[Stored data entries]
%%
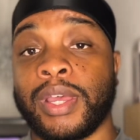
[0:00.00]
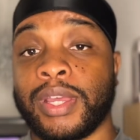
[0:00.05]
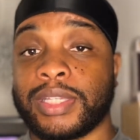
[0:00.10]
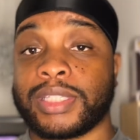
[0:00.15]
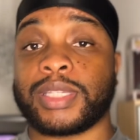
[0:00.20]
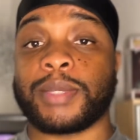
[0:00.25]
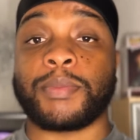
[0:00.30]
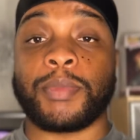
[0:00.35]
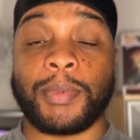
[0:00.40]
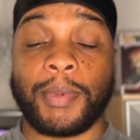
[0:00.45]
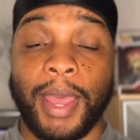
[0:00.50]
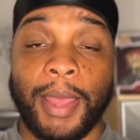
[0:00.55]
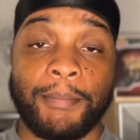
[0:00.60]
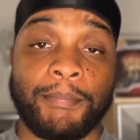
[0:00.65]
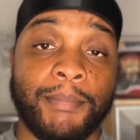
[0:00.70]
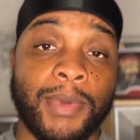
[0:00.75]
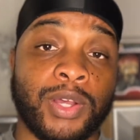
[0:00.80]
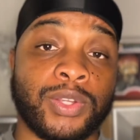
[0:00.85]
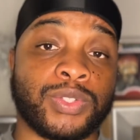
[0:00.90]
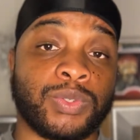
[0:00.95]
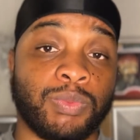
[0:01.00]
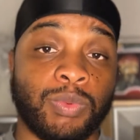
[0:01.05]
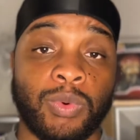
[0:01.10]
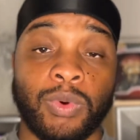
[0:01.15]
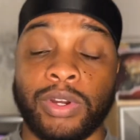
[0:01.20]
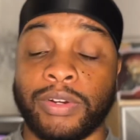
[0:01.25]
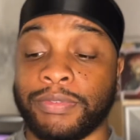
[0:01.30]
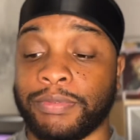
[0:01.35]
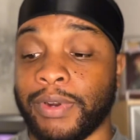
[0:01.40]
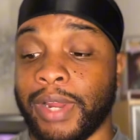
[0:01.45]
some of my most
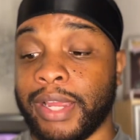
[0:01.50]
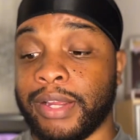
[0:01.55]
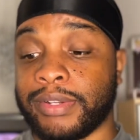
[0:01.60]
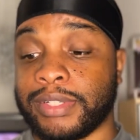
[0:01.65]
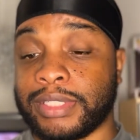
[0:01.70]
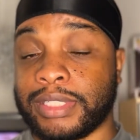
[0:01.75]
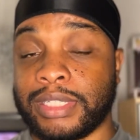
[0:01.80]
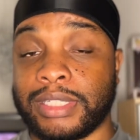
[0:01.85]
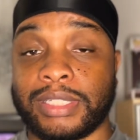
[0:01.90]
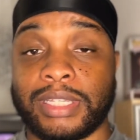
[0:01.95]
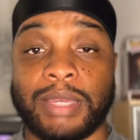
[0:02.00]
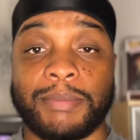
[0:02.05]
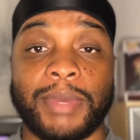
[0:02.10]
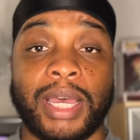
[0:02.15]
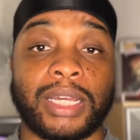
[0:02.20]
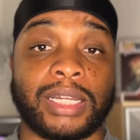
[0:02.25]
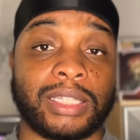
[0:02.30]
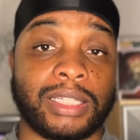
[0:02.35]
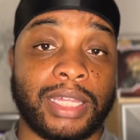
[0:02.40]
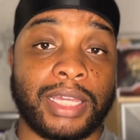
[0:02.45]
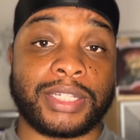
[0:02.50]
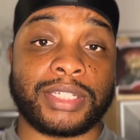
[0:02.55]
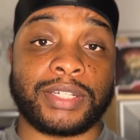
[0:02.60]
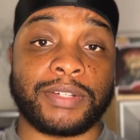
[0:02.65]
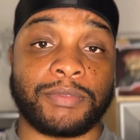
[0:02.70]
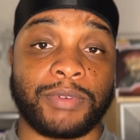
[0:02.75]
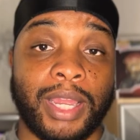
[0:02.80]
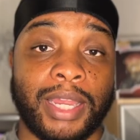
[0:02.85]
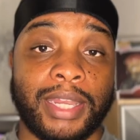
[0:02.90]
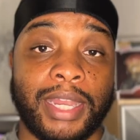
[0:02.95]
worn fragrances in my
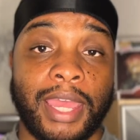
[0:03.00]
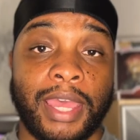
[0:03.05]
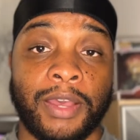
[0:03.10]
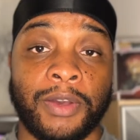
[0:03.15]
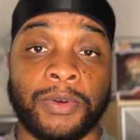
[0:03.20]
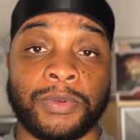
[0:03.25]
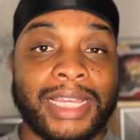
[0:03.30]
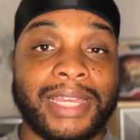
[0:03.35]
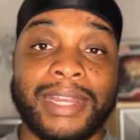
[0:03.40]
collection right now.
%%
> _Aim of the exercise_
Repeat the lines above precisely and skip every picture.

> _Response to this task_
[0:00.00]
[0:00.05]
[0:00.10]
[0:00.15]
[0:00.20]
[0:00.25]
[0:00.30]
[0:00.35]
[0:00.40]
[0:00.45]
[0:00.50]
[0:00.55]
[0:00.60]
[0:00.65]
[0:00.70]
[0:00.75]
[0:00.80]
[0:00.85]
[0:00.90]
[0:00.95]
[0:01.00]
[0:01.05]
[0:01.10]
[0:01.15]
[0:01.20]
[0:01.25]
[0:01.30]
[0:01.35]
[0:01.40]
[0:01.45]
some of my most
[0:01.50]
[0:01.55]
[0:01.60]
[0:01.65]
[0:01.70]
[0:01.75]
[0:01.80]
[0:01.85]
[0:01.90]
[0:01.95]
[0:02.00]
[0:02.05]
[0:02.10]
[0:02.15]
[0:02.20]
[0:02.25]
[0:02.30]
[0:02.35]
[0:02.40]
[0:02.45]
[0:02.50]
[0:02.55]
[0:02.60]
[0:02.65]
[0:02.70]
[0:02.75]
[0:02.80]
[0:02.85]
[0:02.90]
[0:02.95]
worn fragrances in my
[0:03.00]
[0:03.05]
[0:03.10]
[0:03.15]
[0:03.20]
[0:03.25]
[0:03.30]
[0:03.35]
[0:03.40]
collection right now.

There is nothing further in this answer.